K-nearest Neighbors

MSSC 6250 Statistical Machine Learning

Dr. Cheng-Han Yu
Department of Mathematical and Statistical Sciences
Marquette University

Nonparametric Examplar-based Methods

  • So far we have mostly focused on parametric models, either unconditional \(p({\bf y} \mid \boldsymbol \theta)\) or conditional \(p({\bf y} \mid \mathbf{x}, \boldsymbol \theta)\), where \(\boldsymbol \theta\) is a fixed-dimensional vector of parameters. 1

  • The parameters are estimated from the training set \(\mathcal{D} = \{(\mathbf{x}_i, \mathbf{y}_i)\}_{i=1}^n\) but after model fitting, the data is not used anymore.

  • The nonparametric models that keep the training data around at the test time are called examplar-based models, instance-based learning or memory-based learning.
  • The examplar-based models usually perform a local averaging technique based on the similarity or distance between a test input \(\mathbf{x}_0\) and each of the training inputs \(\mathbf{x}_i\).

K-nearest Neighbor Regression

  • K-nearest neighbor (KNN) is a nonparametric method.

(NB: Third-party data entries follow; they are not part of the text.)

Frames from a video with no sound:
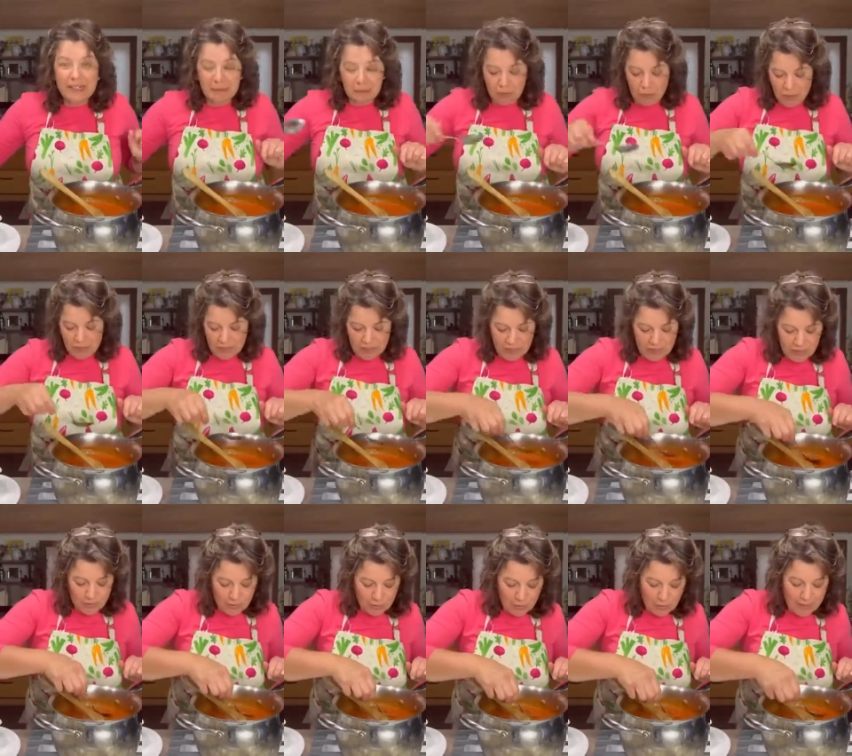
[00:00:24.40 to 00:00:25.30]
important
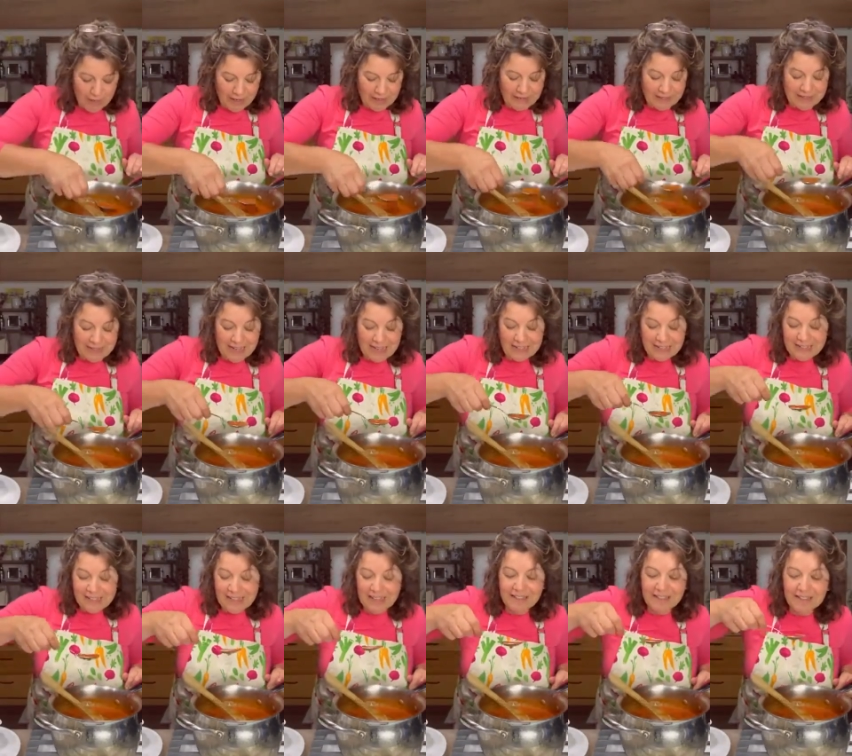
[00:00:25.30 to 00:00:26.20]
to
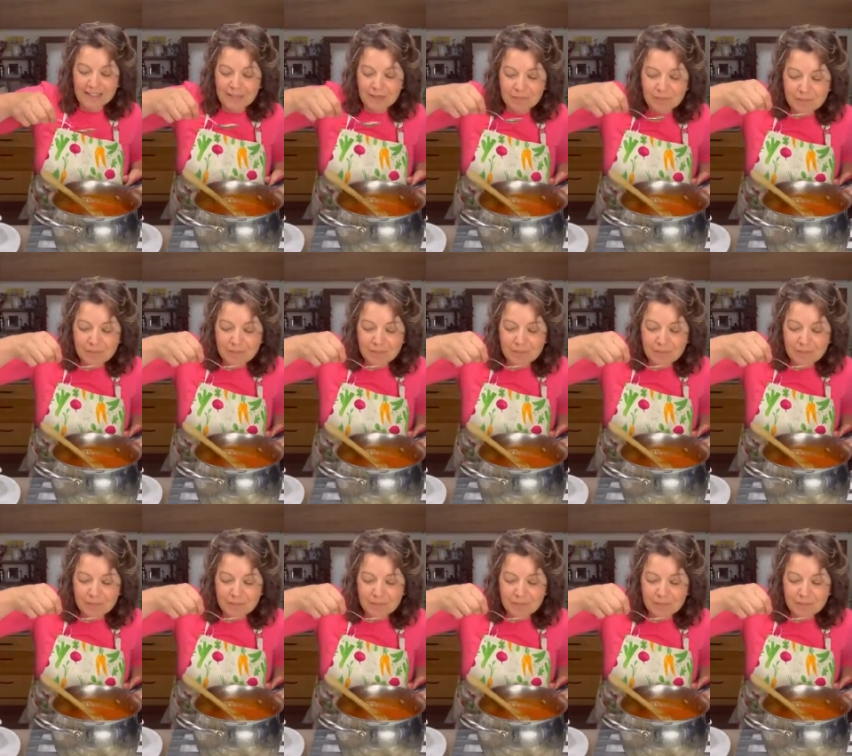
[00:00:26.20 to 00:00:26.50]
taste test.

  • It can be used for both regression and classification.

  • In KNN, we don’t have parameters \(\boldsymbol \beta\), and \(f(\mathbf{x}_0) = \mathbf{x}_0'\boldsymbol \beta\) in regression.1

  • We directly estimate \(f(\mathbf{x}_0)\) using our examples or memory.

\[ \widehat{y}_0 = \frac{1}{k} \sum_{x_i \in N_k(x_0)} y_i,\] where the neighborhood of \(x_0\), \(N_k(x_0)\), defines the \(k\) training data points that are closest to \(x_0\).

  • Closeness (Similarity) is defined using a distance measure, such as the Euclidean distance.

1-Nearest Neighbor Regression

Tuning \(k\)

  • \(y_i = 2\sin(x_i) + \epsilon_i, \quad \epsilon_i \stackrel{iid}{\sim} N(0, 1), \quad i = 1, \dots, 200\)

The Bias-variance Trade-off

Bias-Variance Trade-Off

\[\begin{aligned} \text{E}\Big[ \big( Y - \widehat f(x_0) \big)^2 \Big] &= \underbrace{\text{E}\Big[ ( Y - f(x_0))^2 \big]}_{\text{Irreducible Error}} + \underbrace{\Big(f(x_0) - \text{E}[\widehat f(x_0)]\Big)^2}_{\text{Bias}^2} + \underbrace{\text{E}\Big[ \big(\widehat f(x_0) - \text{E}[\widehat f(x_0)] \big)^2 \Big]}_{\text{Variance}} \end{aligned}\]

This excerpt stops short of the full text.